5 Prolog Initialization and Cleanup

The embedded SWI-Prolog runtime must be initialized before it can start executing queries. Normally, Sweep takes care of initializing Prolog for you the first time you use a command that requires running some Prolog code. This section elaborates about Prolog initialization and its customization options in Sweep:

User Option: sweeprolog-init-args

List of strings used as initialization arguments for Prolog. Sweep uses these as the args argument of sweeprolog-initialize when it initializes Prolog on-demand.

Sweep loads and initializes Prolog on-demand at the first invocation of a command that requires the embedded Prolog. The user option sweeprolog-init-args says which arguments to pass to Prolog initialization. Its value is a list of strings that you can extend if you want to pass specific command line flags SWI-Prolog. For example, to limit the embedded Prolog stack to 512 MB, add the following to your Emacs configuration:

(with-eval-after-load 'sweeprolog
  (push "--stack-limit=512m" sweeprolog-init-args))

Sweep initializes Prolog from Elisp by calling function sweeprolog-initialize.

Function: sweeprolog-initialize prog &rest args

Initialize the embedded Prolog runtime. prog should be the path to the swipl executable, and args should be a list of command line arguments for swipl. Sweep initializes Prolog as if it was started from the command line as prog args.

The function sweeprolog-initialize takes one or more string arguments and initializes the embedded Prolog as if it were invoked externally in a command line with the given strings as command line arguments, where the first argument to sweeprolog-initialize corresponds to argv[0]. This function is implemented in C in sweep-module (see High-level Architecture).

The default value of sweeprolog-init-args is set to load the Prolog helper library sweep.pl and to create a boolean Prolog flag called sweep with value true. You can check for this flag in Prolog code to detect at runtime that you’re running under Sweep.

It is also possible to specify initialization arguments to SWI-Prolog by passing them as command line arguments to Emacs, which can be convenient when using Emacs and Sweep as an alternative for the common shell-based interaction with SWI-Prolog. This is achieved by adding the flag --swipl-args followed by any number of arguments intended for SWI-Prolog, with a single semicolon (;) argument marking the end of the SWI-Prolog arguments, after which further arguments are processed by Emacs as usual (see (emacs)Emacs Invocation for more information about Emacs’s command line options), for example:

emacs --some-emacs-option --swipl-args -l foobar.pl \; --more-emacs-options

In order for Sweep to be able to handle Emacs’s command line arguments, you must call sweeprolog-handle-command-line-args before Emacs processes the --swipl-args argument.

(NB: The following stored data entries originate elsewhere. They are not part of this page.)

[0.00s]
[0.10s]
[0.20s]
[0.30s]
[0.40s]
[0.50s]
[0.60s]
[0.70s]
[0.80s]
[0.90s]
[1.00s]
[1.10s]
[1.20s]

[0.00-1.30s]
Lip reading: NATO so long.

Function: sweeprolog-handle-command-line-args

Enable support for the Sweep-specific --swipl-args Emacs command line flag. This flag can be used to specify additional Prolog initialization arguments for Sweep to use when initializing Prolog on-demand, directly from Emacs’s command line invocation.

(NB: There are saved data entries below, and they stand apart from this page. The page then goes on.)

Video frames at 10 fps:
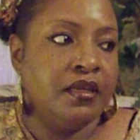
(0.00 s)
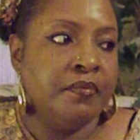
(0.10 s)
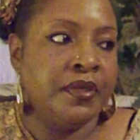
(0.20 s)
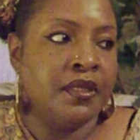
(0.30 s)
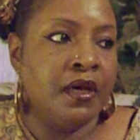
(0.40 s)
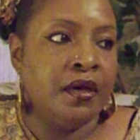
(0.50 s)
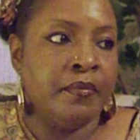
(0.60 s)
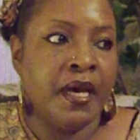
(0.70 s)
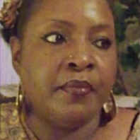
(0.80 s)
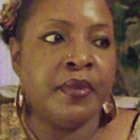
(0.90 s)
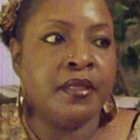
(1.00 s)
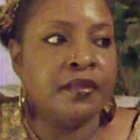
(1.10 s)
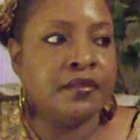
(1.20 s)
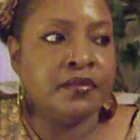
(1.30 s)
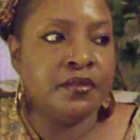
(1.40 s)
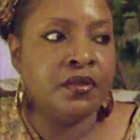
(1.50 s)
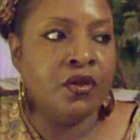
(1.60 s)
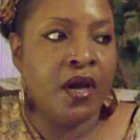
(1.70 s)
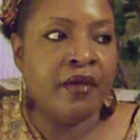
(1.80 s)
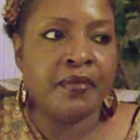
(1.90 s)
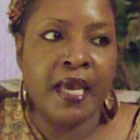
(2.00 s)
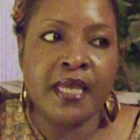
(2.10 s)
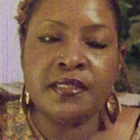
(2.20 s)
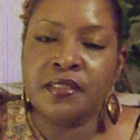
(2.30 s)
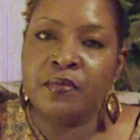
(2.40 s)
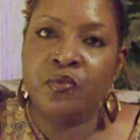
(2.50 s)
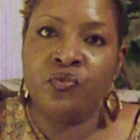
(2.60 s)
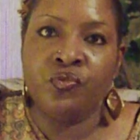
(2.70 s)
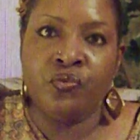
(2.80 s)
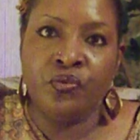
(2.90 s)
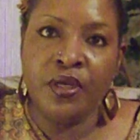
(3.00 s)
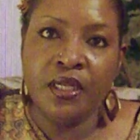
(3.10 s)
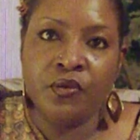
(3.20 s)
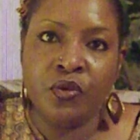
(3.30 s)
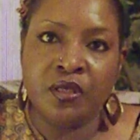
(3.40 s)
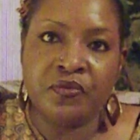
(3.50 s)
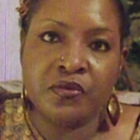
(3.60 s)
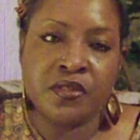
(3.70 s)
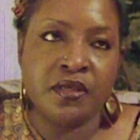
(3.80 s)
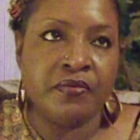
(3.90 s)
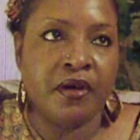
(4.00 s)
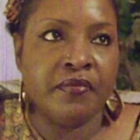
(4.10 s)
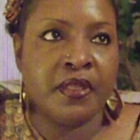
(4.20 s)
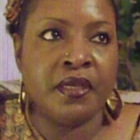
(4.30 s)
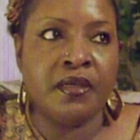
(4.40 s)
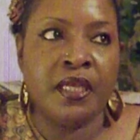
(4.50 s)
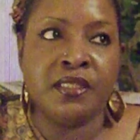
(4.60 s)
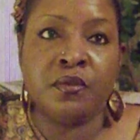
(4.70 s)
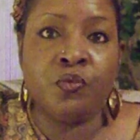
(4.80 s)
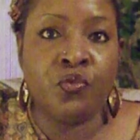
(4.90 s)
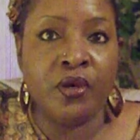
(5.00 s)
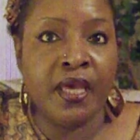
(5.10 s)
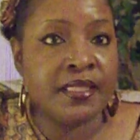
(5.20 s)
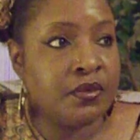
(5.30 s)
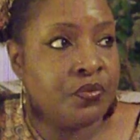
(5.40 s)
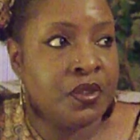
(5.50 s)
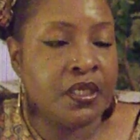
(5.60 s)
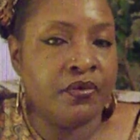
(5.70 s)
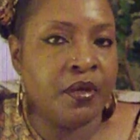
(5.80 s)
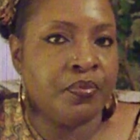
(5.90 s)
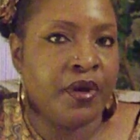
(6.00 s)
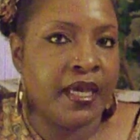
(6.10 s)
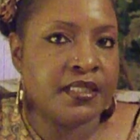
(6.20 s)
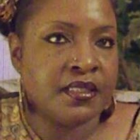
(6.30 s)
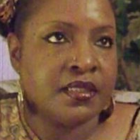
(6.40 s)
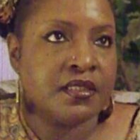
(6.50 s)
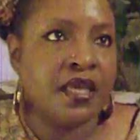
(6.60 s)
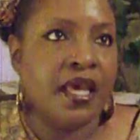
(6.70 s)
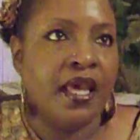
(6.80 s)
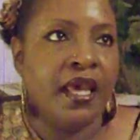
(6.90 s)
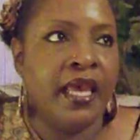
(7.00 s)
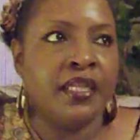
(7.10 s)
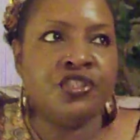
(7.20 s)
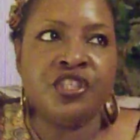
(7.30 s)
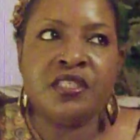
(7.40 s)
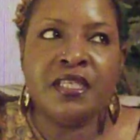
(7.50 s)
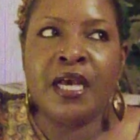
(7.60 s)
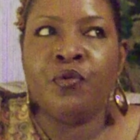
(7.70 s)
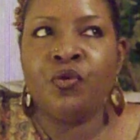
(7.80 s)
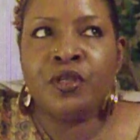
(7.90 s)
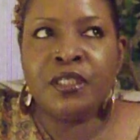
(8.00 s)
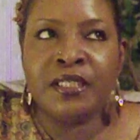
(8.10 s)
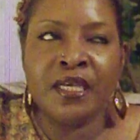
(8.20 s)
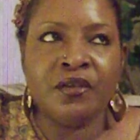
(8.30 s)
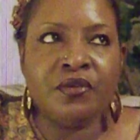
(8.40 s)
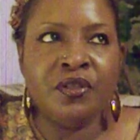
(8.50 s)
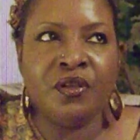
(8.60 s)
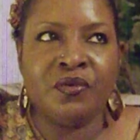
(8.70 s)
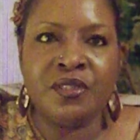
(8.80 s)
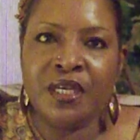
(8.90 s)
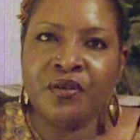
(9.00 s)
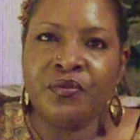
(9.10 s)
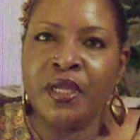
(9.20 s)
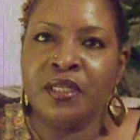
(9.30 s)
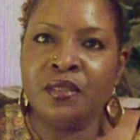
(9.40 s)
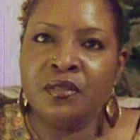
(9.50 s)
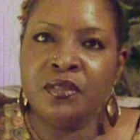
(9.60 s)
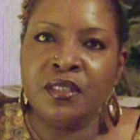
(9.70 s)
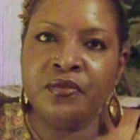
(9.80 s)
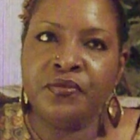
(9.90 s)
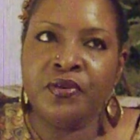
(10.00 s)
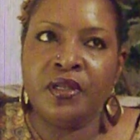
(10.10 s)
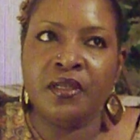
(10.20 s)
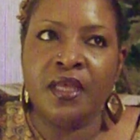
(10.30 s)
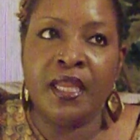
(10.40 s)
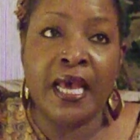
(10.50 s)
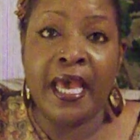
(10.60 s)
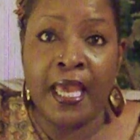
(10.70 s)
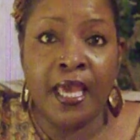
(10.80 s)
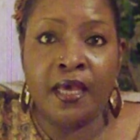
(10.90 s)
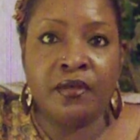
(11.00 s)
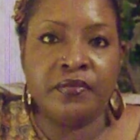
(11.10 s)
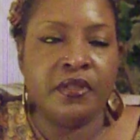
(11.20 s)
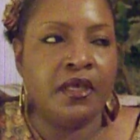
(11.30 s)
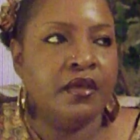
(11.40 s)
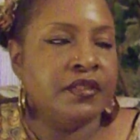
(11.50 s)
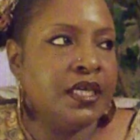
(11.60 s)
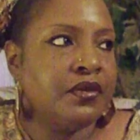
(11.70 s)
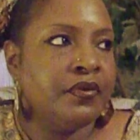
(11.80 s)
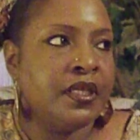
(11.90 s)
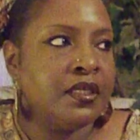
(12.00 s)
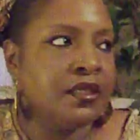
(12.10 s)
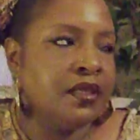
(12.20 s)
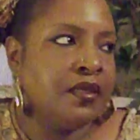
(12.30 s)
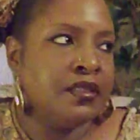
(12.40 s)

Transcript: But I've been, I've gotten some really wonderful stuff off of there, and some at some really great prices. And it's just that I want to decorate a little different, and I have decorated,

This function makes Emacs recognize the --swipl-args command line flag by adding a dedicated handler function to command-line-functions (see (elisp)Command-Line Arguments). If you want to use --swipl-args, you should arrange for command-line-functions to run before Emacs processes --swipl-args. To do that, either place a call sweeprolog-handle-command-line-args in your Emacs configuration, or call it from the command line right before --swipl-args:

emacs -f sweeprolog-handle-command-line-args --swipl-args -l foobar.pl \;

You can shut down or restart the embedded Prolog runtime using the following commands:

Command: sweeprolog-shutdown

Shut down the embedded Prolog runtime.

Command: sweeprolog-restart

Restart the embedded Prolog runtime.

The command sweeprolog-shutdown shuts down the Prolog runtime and frees up resources Prolog allocated. You cannot shut down Prolog with running top-levels (see The Prolog Top-level)—if you invoke sweeprolog-shutdown while you have running top-levels, this command suggests killing them, and if you refuse it complains and keeps Prolog running. The command sweeprolog-restart is similar to sweeprolog-shutdown, expect it starts the embedded Prolog runtime anew after shutting it down. When you invoke sweeprolog-restart with a prefix argument (C-u M-x sweeprolog-restart RET), this command prompts for additional initialization arguments to pass to the embedded Prolog runtime when restarting it.